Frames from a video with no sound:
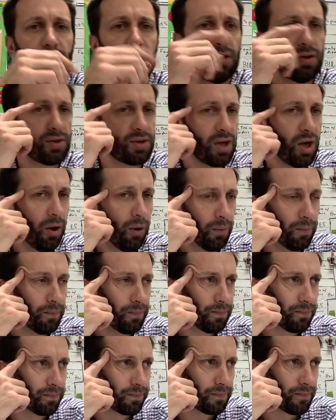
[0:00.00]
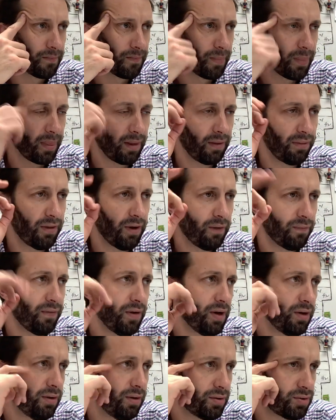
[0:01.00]
So, they're
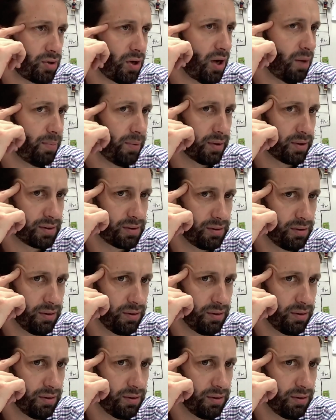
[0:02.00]
found in the tropics.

| Work to complete |
Output the listing exactly, without images.

| Response to this exercise |
Frames from a video with no sound:
[0:00.00]
[0:01.00]
So, they're
[0:02.00]
found in the tropics.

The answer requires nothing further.